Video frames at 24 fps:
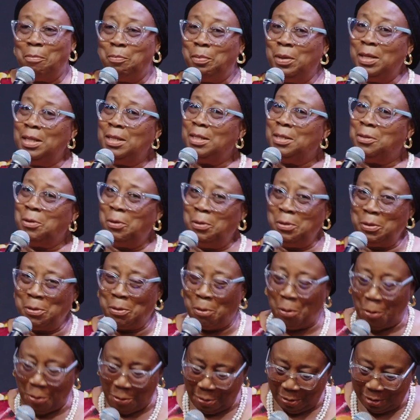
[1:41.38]
Please
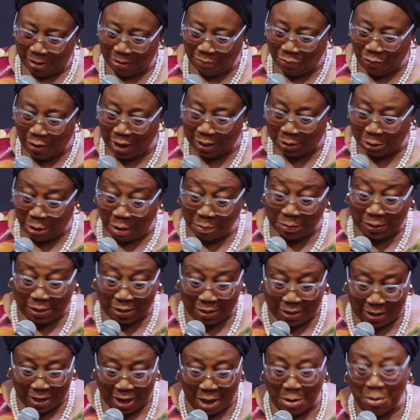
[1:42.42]
don't go. In fact, up
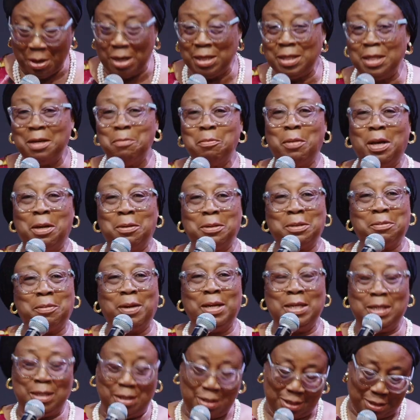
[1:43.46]
till now, I think my
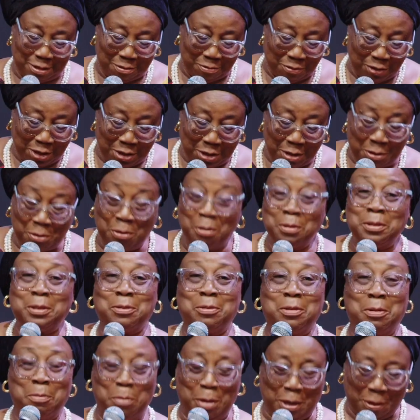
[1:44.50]
husband is still very
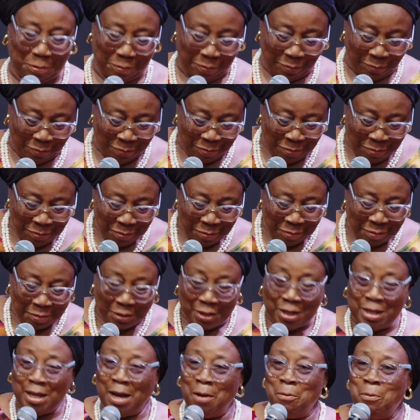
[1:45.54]
cross with me.
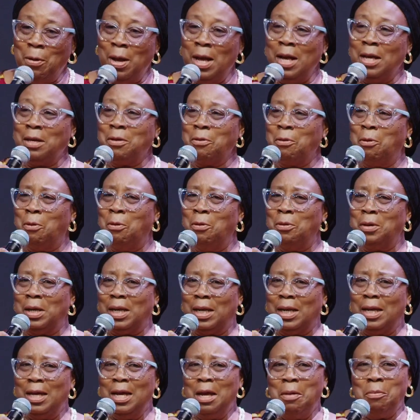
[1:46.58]
That why are you
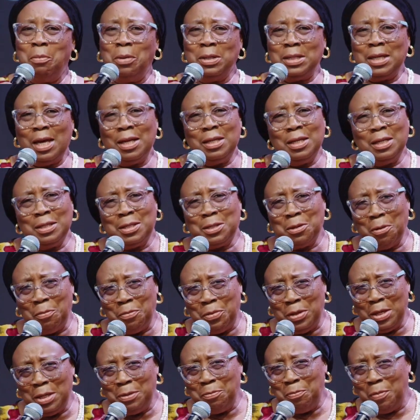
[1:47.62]
going? But I think
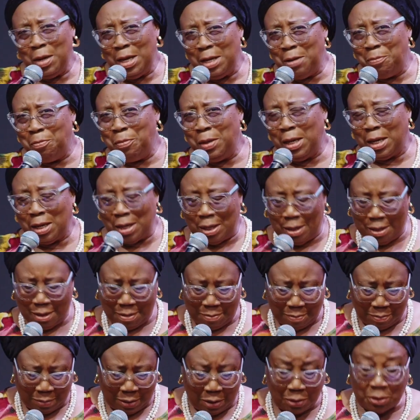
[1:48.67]
something made me
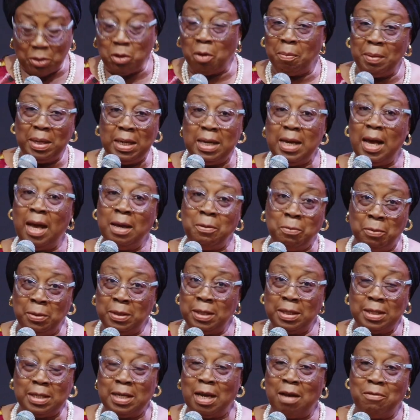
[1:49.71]
come, because normally I
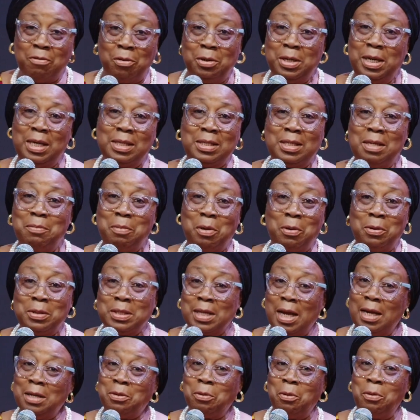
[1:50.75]
wouldn't have, honestly,
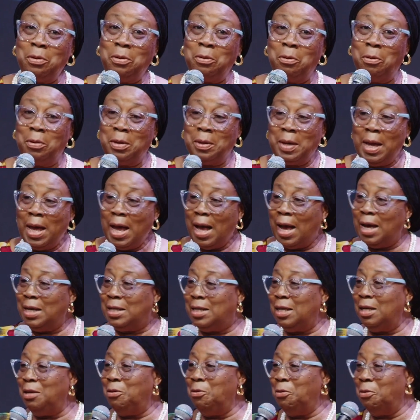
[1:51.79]
because I didn't
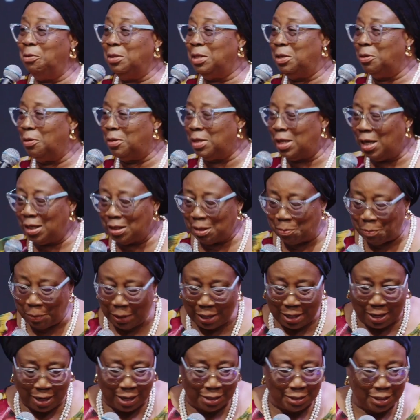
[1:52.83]
know the other
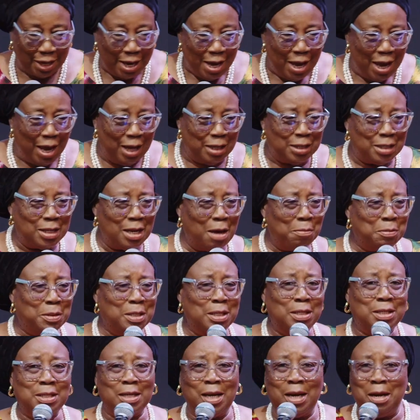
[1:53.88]
speakers except
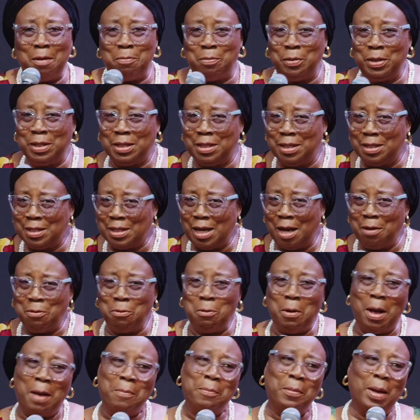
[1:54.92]
the celebrities. And
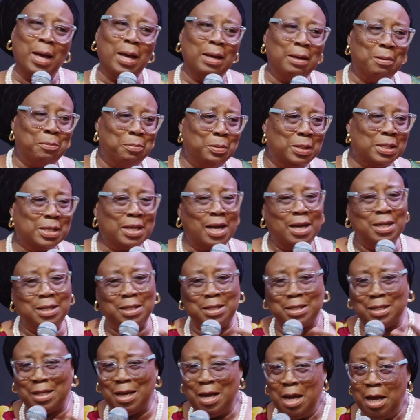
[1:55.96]
who am I
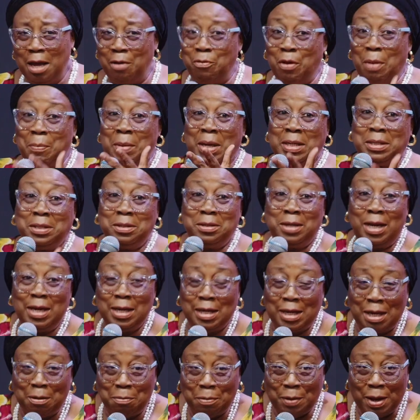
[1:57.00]
besides this? Even my
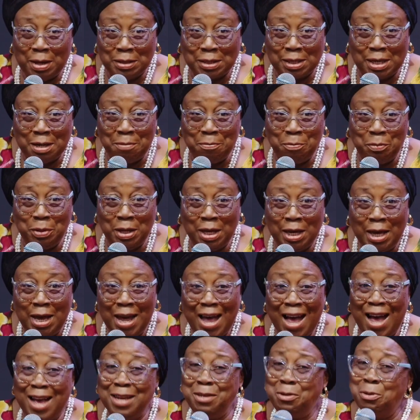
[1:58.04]
children keep asking me,
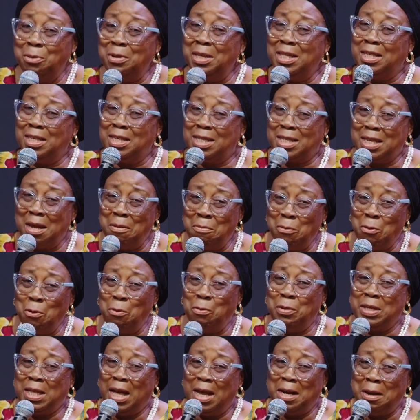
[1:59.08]
are you in the same
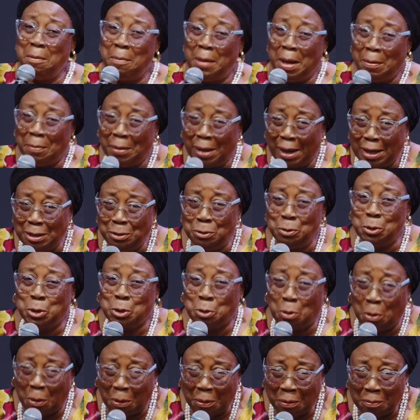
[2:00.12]
room with Alibaba? Are you
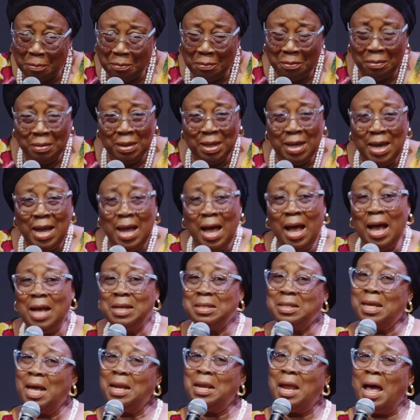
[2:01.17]
sure?
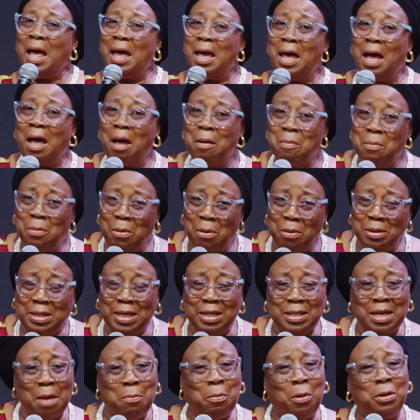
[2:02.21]
I said, I am.
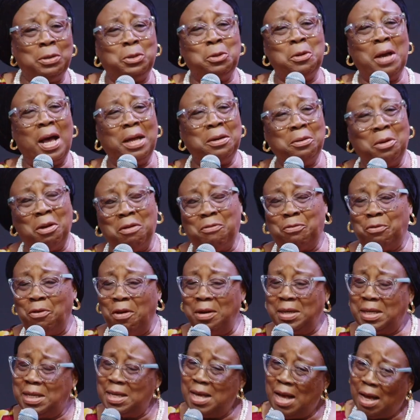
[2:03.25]
They said, but you are not
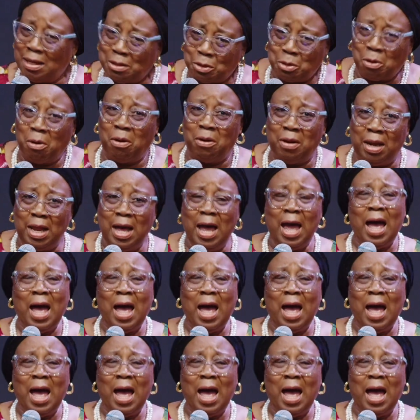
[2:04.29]
funky at all.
-----
What to work on.
From the first line to the last, retype the material exactly and exclude the pictures.

Problem solution.
Video frames at 24 fps:
[1:41.38]
Please
[1:42.42]
don't go. In fact, up
[1:43.46]
till now, I think my
[1:44.50]
husband is still very
[1:45.54]
cross with me.
[1:46.58]
That why are you
[1:47.62]
going? But I think
[1:48.67]
something made me
[1:49.71]
come, because normally I
[1:50.75]
wouldn't have, honestly,
[1:51.79]
because I didn't
[1:52.83]
know the other
[1:53.88]
speakers except
[1:54.92]
the celebrities. And
[1:55.96]
who am I
[1:57.00]
besides this? Even my
[1:58.04]
children keep asking me,
[1:59.08]
are you in the same
[2:00.12]
room with Alibaba? Are you
[2:01.17]
sure?
[2:02.21]
I said, I am.
[2:03.25]
They said, but you are not
[2:04.29]
funky at all.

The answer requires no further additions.